Les autorités iraniennes ont pendu dimanche 9 mai à la prison d’Evin cinq militants kurdes accusés d’avoir mené des attentats contres des bâtiments gouvernementaux. Les victimes, quatre hommes et une femme, ont été reconnus coupables de « moharebeh » c’est-à-dire de faire la guerre à Dieu. Shirin Alam Holia été arrêtée en 2008 et accusée d’avoir placé une bombe sous un véhicule des gardes de la Révolution. Mehdi Eslamian fut reconnu coupable d’implication dans un attentat contre une mosquée à Shiraz.

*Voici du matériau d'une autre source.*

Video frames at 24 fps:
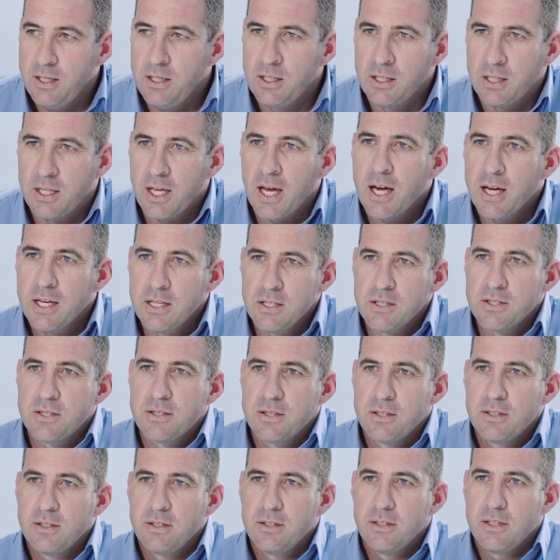
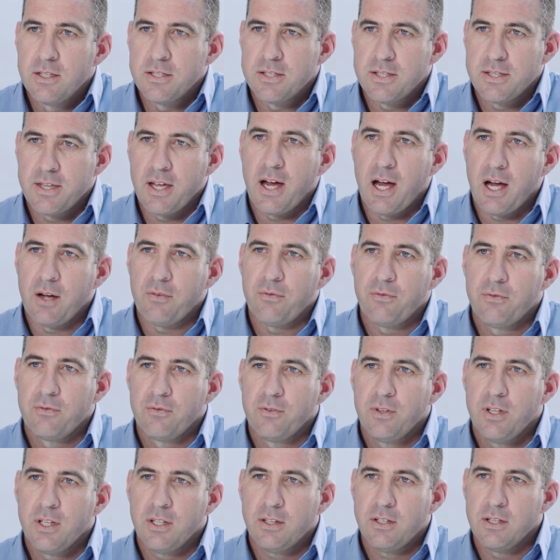engage the staff,
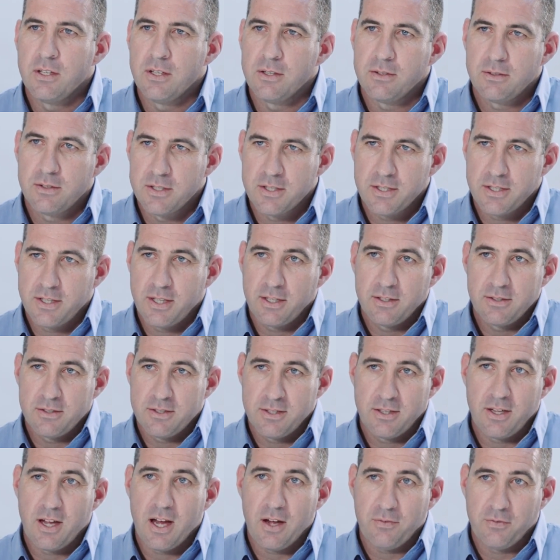get the
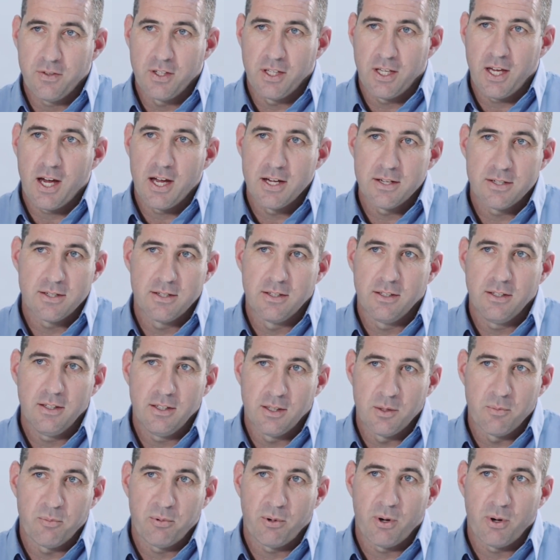staff engaged in the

Enfin, Ali Heidarian, Farhad Vakili et Farzad Kamangar furent reconnus coupables d’appartenir au groupe Kurde rebelle PJAK (le parti de la vie libre du Kurdistan), un groupe nationaliste et séparatiste kurde. Toutes ces accusations sont basées sur des « aveux » obtenus après plusieurs jours de tortures comme l’explique Shirin Alam Holi dans une lettre adressée à ses parents. Ces procès expéditifs suivis d’exécutions n’ont d’autres buts que de dissuader les opposants au régime de manifester à nouveau. Les manifestations monstres qui ont suivi la réélection contestée de Mahmoud Ahmadinejad, le 12 juin 2009, ont sérieusement ébranlé le pouvoir qui tente depuis lors de réduire l’opposition au silence en instaurant un climat de terreur. Le 12 juin est maintenant redoutée comme date anniversaire de la réélection truquée d’Ahmadinejad. Les leaders de l’opposition ont d’ailleurs à nouveau appelé à manifester pour commémorer ce jour tragique pour l’Iran.